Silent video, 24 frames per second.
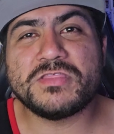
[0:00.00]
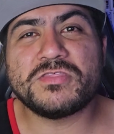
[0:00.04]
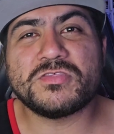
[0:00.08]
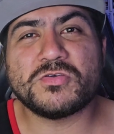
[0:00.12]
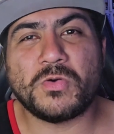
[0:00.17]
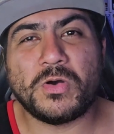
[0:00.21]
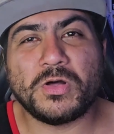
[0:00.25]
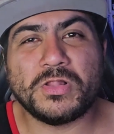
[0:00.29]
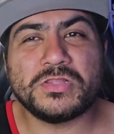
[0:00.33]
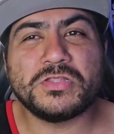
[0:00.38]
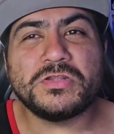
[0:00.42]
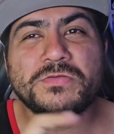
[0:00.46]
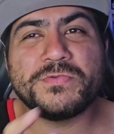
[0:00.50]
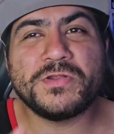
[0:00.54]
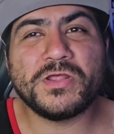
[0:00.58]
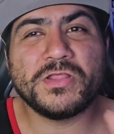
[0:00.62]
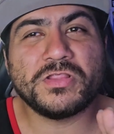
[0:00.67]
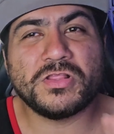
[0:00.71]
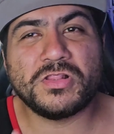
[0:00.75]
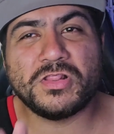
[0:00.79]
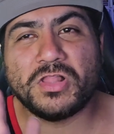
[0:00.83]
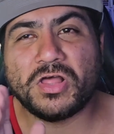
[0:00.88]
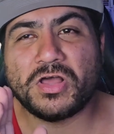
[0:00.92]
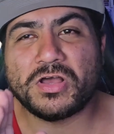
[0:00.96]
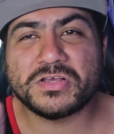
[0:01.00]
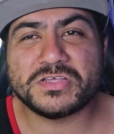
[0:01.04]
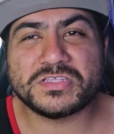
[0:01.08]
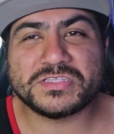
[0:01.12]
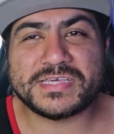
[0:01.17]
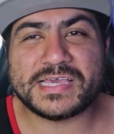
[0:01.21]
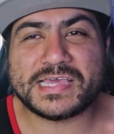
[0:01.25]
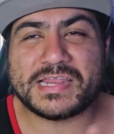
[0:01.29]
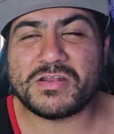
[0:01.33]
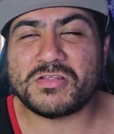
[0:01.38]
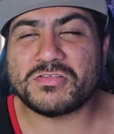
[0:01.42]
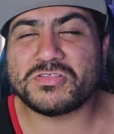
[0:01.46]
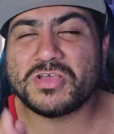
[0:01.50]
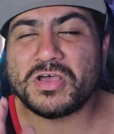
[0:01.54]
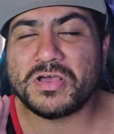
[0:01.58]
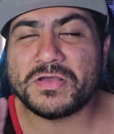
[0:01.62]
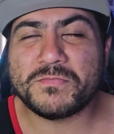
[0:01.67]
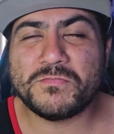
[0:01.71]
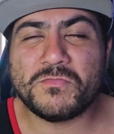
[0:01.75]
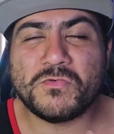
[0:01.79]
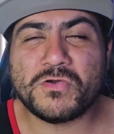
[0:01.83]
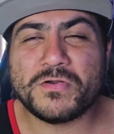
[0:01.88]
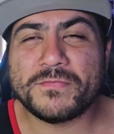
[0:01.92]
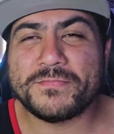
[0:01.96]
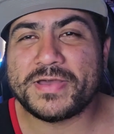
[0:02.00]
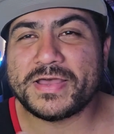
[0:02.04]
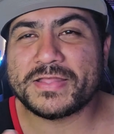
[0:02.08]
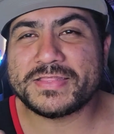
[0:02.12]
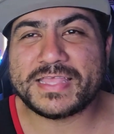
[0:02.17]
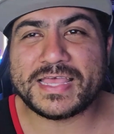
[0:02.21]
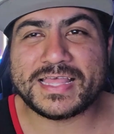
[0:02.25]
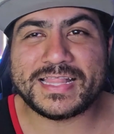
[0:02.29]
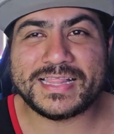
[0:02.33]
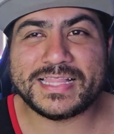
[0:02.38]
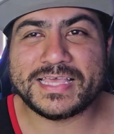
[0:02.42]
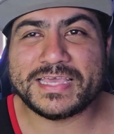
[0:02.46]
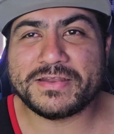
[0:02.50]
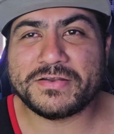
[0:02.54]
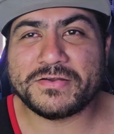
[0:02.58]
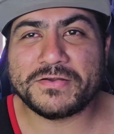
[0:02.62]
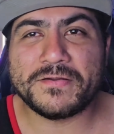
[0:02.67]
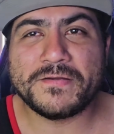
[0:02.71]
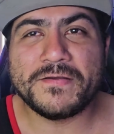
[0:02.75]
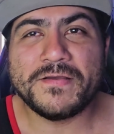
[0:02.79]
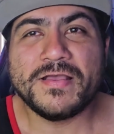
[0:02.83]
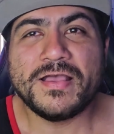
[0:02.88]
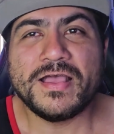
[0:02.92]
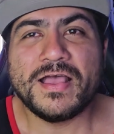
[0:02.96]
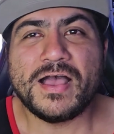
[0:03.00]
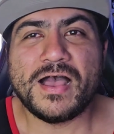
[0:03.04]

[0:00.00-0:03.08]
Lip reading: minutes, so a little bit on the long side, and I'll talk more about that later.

__________

◆ Exercise details:
Print the material word for word without images.

◆ Exercise output:
Silent video, 24 frames per second.
[0:00.00]
[0:00.04]
[0:00.08]
[0:00.12]
[0:00.17]
[0:00.21]
[0:00.25]
[0:00.29]
[0:00.33]
[0:00.38]
[0:00.42]
[0:00.46]
[0:00.50]
[0:00.54]
[0:00.58]
[0:00.62]
[0:00.67]
[0:00.71]
[0:00.75]
[0:00.79]
[0:00.83]
[0:00.88]
[0:00.92]
[0:00.96]
[0:01.00]
[0:01.04]
[0:01.08]
[0:01.12]
[0:01.17]
[0:01.21]
[0:01.25]
[0:01.29]
[0:01.33]
[0:01.38]
[0:01.42]
[0:01.46]
[0:01.50]
[0:01.54]
[0:01.58]
[0:01.62]
[0:01.67]
[0:01.71]
[0:01.75]
[0:01.79]
[0:01.83]
[0:01.88]
[0:01.92]
[0:01.96]
[0:02.00]
[0:02.04]
[0:02.08]
[0:02.12]
[0:02.17]
[0:02.21]
[0:02.25]
[0:02.29]
[0:02.33]
[0:02.38]
[0:02.42]
[0:02.46]
[0:02.50]
[0:02.54]
[0:02.58]
[0:02.62]
[0:02.67]
[0:02.71]
[0:02.75]
[0:02.79]
[0:02.83]
[0:02.88]
[0:02.92]
[0:02.96]
[0:03.00]
[0:03.04]

[0:00.00-0:03.08]
Lip reading: minutes, so a little bit on the long side, and I'll talk more about that later.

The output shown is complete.